The human PRPH2 gene is mapped to chromosome 6 and encodes a glycoprotein which includes both N and C cytoplasmic termini, four transmembrane domains, and two asymmetric extra cytosolic domains called intradiscal loop 1 and 2 [14]. The PRPH2 tetraspanin domain is involved in the process which converts a chemical phototransduction signal into an electrical one in the outer segment of the retina, so alterations of PRPH2 structure could lead to impairment of vision function, with varying degrees [15]. Previous studies have shown that the majority of mutations in PRPH2 mainly occur in intradiscal loop 2 [16–17] In our patient, the identified c.626T > A transversion mutation resulted in the substitution of a tyrosine to an aspartic acid in codon 209, which is also located in intradiscal loop 2 of exon 2. This mutation has been only reported by Birtel J, in two patients with macular dystrophies; however, no related literature was found for RP patients [8]. The deletion of codons 206–209 caused a larger in-frame deletion, and resulted in autosomal dominant RP [17]. And the deletion of codons 203–209 has been reported to lead to macular degeneration [18] In 15 RP cases reported by Keen, 8 cases involved mutations in codons 210–216. [17] Based on HGMD (http://www.hgmd.cf.ac.uk/ac/index.php), approximately 15% of reported mutations in PRPH2 involve codons 203–216. Therefore, we inferred that this region might be particularly significant for the role of PRPH2 in rods, or the peripheral retina.
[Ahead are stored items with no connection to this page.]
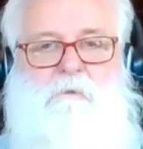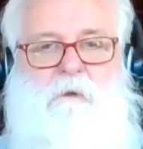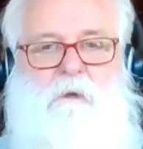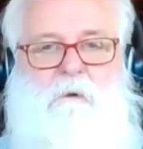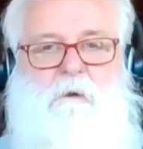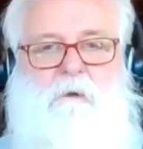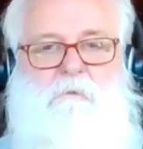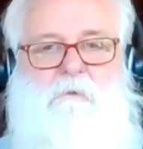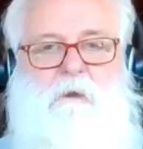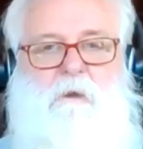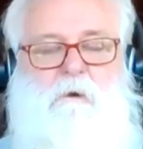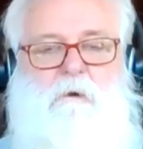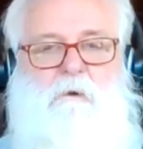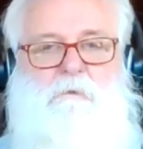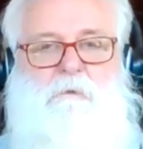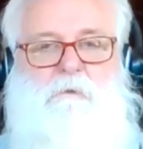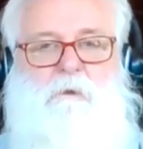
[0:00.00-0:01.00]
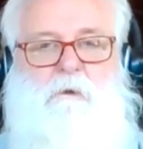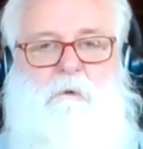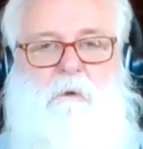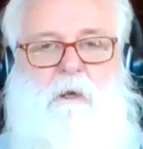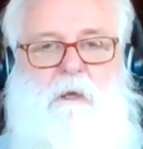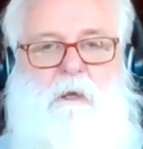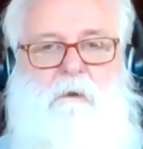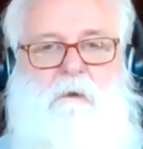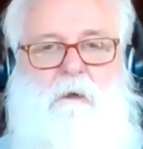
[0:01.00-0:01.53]
series, Heroes of the
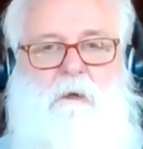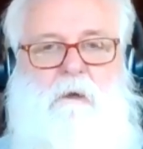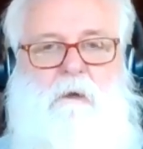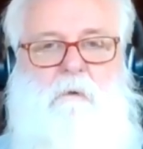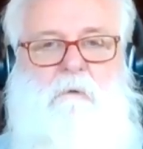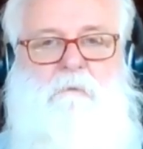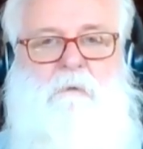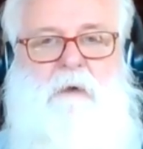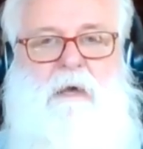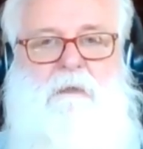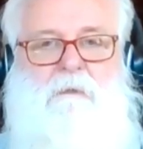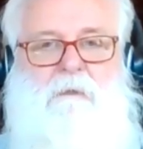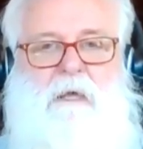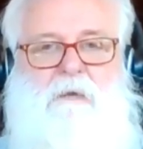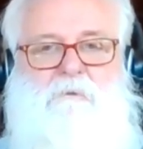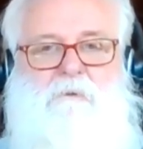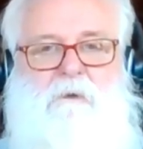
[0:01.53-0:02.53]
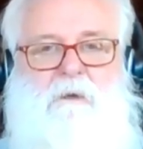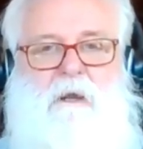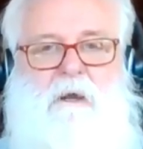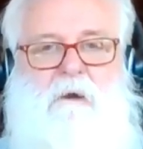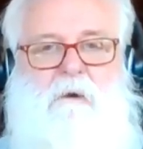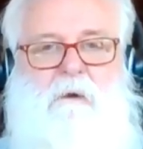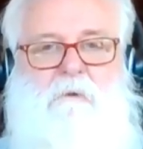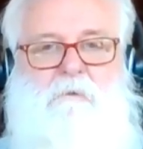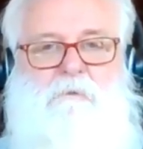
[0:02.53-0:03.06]
Green, we've got
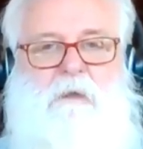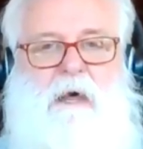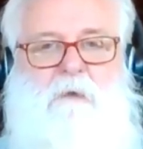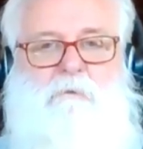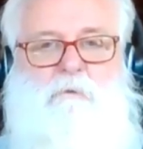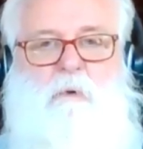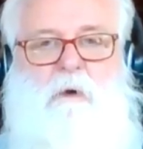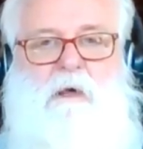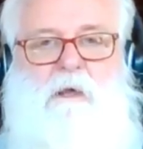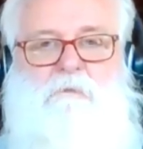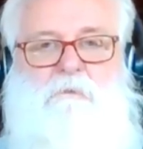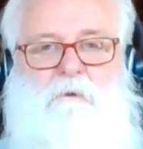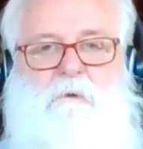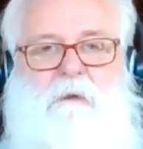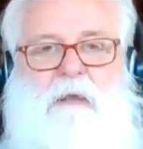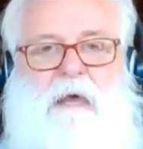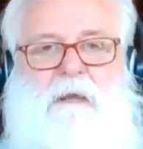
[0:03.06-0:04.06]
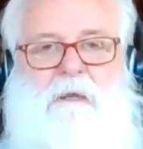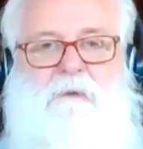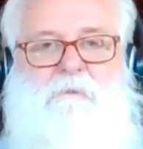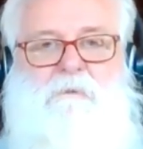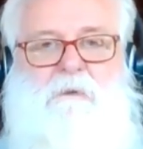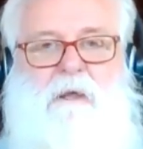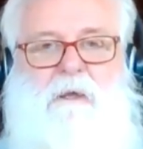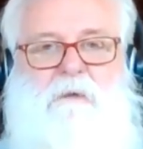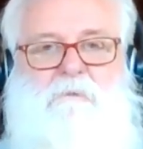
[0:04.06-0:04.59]
legendary Southwest United
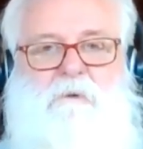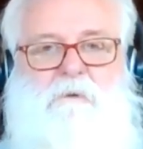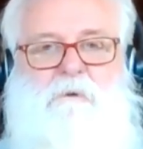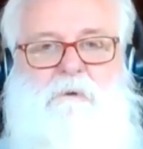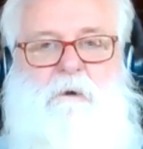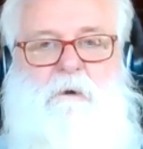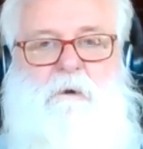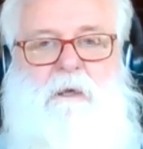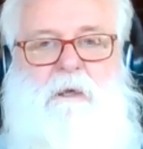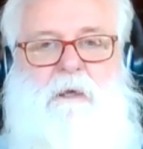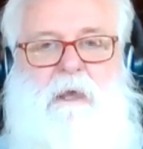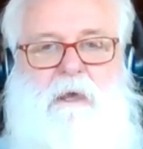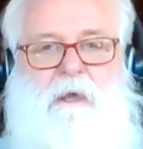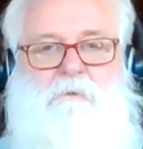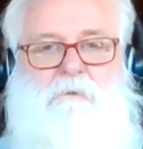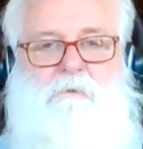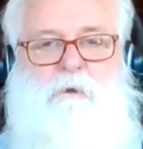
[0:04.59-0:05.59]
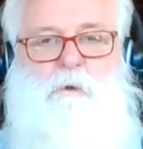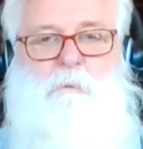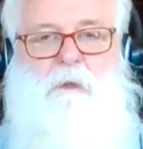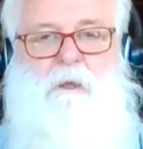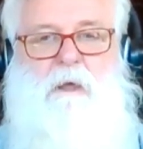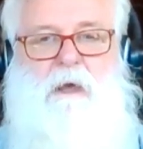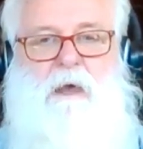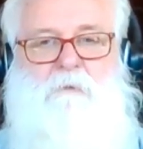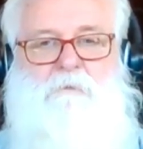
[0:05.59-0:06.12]
States Attorney Ken
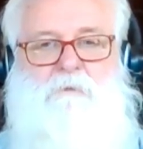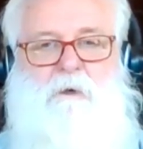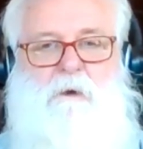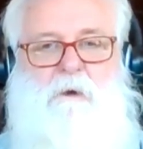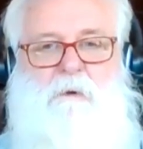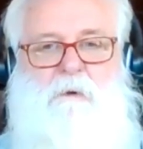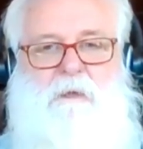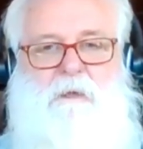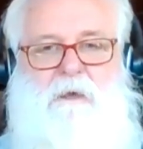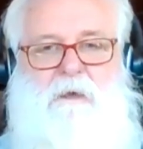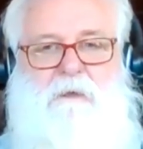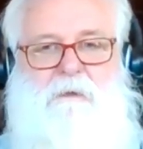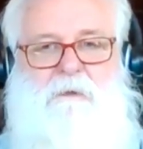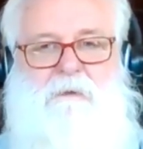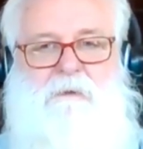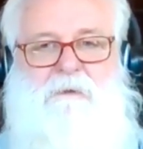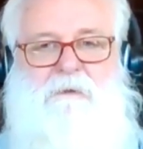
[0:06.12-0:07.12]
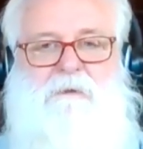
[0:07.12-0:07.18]
Sobel. How's it going, Ken?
Recently, researchers have demonstrated a relationship between some retinal dystrophy-causing genes and glaucoma [19]. Fernandez-Martinez L showed that the RPGRIP1 gene, which was known as retinitis pigmentosa GTPase regulator-interacting protein 1, was considered as a risk factor for primary open angle glaucoma, and that variants of RPGRIP1 might increase an individual’s susceptibility to various forms of glaucoma [20]. Micheal S reported that PRPF8 mutations were associated with both autosomal dominant RP, and adult-onset POAG [21]. RetNet genes also appear to be associated with a significant proportion of PACG, especially in probands with both PACG and RP [19]. However, the genetic correlation between PRPH2 and glaucoma has not been reported yet. In this study, the proband with the PRPH2 c.626T > A mutation showed a typical RP manifestation with close angles, yet the proband’s elder brother, lacking this novel the mutation, had a normal fundus and open angles. Therefore, we inferred that ACG was an accompanying symptom of RP, in this case, and that the PRPH2 mutation might be related to the co-occurrence of glaucoma and RP.
Based on the hereditary nature of RP and current research regarding RP and ACG, ACG is not considered as a risk factor of RP, however, some RP associated ocular manifestations, such as zonular insufficiency, nanophthalmos, or ectopic lentis, might explain the increased prevalence of ACG in RP patients [4]. Badeeb et al's study showed that a thicker and more anteriorly positioned lens could be observed in RP patients with normal axial length [3]. Several studies have shown that zonular instability was common in RP patients, which might lead to the anterior displacement of the lens [22]. All of the above manifestations could result in subsequent shallow anterior chamber and angle narrowing, and even angle closure [23]. In this study, although no lenticular tremor was observed in the proband, the abnormal shallow anterior chamber indicated the probability of the existence of zonular instability.
It is well known that a high IOP in RP patients aggravates damage of the optic nerve and defects of the visual field, resulting in devastating visual impairment in the short term [24]. Thus far, IOP control is the main treatment option for this condition. In this study, due to the unsatisfactory effect of antiglaucomatous drugs, we chose trabecular filtration surgery for the proband, and after a one-year follow-up the vision and visual field was found to be stable. However, some research has shown that the pathogenesis of both RP and glaucoma involves the immune system. Massengill MT reported that a chronic inflammatory process, mediated by Müller glial and microglial cells, could be observed in RP [25]. Ten’s research showed that the expression of IL-2, IL-6, monocyte chemoattractant protein-1 (MCP-1), and placental growth factor (PlGF) were significantly up-regulated in the intraocular fluid of RP patients, and the level of IL-8 was higher in presence of glaucoma [26]. Serious or chronic inflammation might influence the function of the trabecular meshwork and lead to an increase in IOP and damage to the optic nerve [27]. Thus, immunosuppression and neuroprotection might represent potential therapeutic targets for RP and glaucoma in the future.